Abandonnée par une mère que son appétit effrayait, elle est élevée par ce père, adorateur et bourreau, qui exprime son amour pour elle à travers la confection d’innombrables plats tous plus caloriques les uns que les autres, sans jamais imaginer qu’il la condamne à l’exclusion. Il n’y a guère de place pour les êtres trop corpulents dans nos sociétés régies par les diktats d’une mode filiforme. Enfant, elle n’existe aux yeux des autres que comme un objet de mépris et de rejet, tandis que les réseaux sociaux constituent des lieux de flagellation. L’écriture toujours aussi précise traduit admirablement la violence extraordinaire qui entoure la narratrice depuis ses premiers cris et la haine quasi immédiate de sa mère.

 » Je les agresse rien qu’en existant. « 

Son corps devient progressivement un isoloir, faisant d’elle un être parfaitement insulaire et immobile, soumis aux seules exigences de son estomac.

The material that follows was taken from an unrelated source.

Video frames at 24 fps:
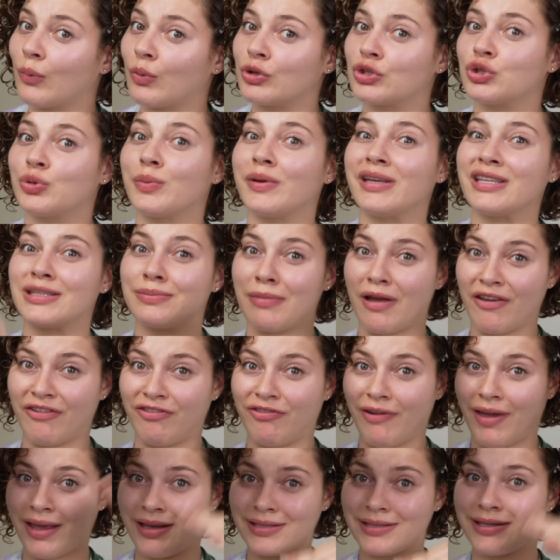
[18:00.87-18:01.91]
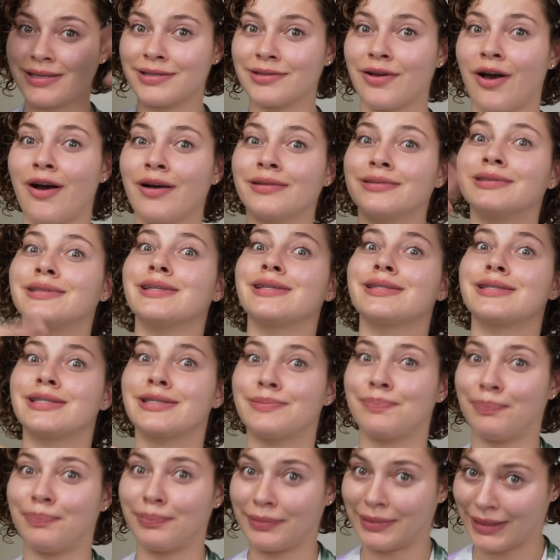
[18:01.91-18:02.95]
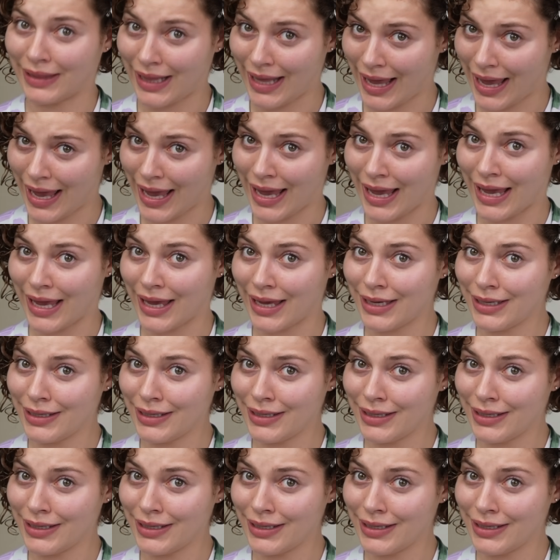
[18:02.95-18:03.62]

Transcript: which means my face is on display.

L’évocation de cette  » monstruosité  » permet à l’auteur d’aborder la problématique au corps dans tous ses états et d’interroger le rapport que nous entretenons avec lui. Il est évidemment question de la tyrannie de la minceur, de la dictature des miroirs et de l’image que l’on renvoie. Comme à son habitude, Ananda Devi nous offre ainsi un roman riche, fort bien écrit, mais un roman qui dérange, qui pousse parfois son lecteur au bord du malaise.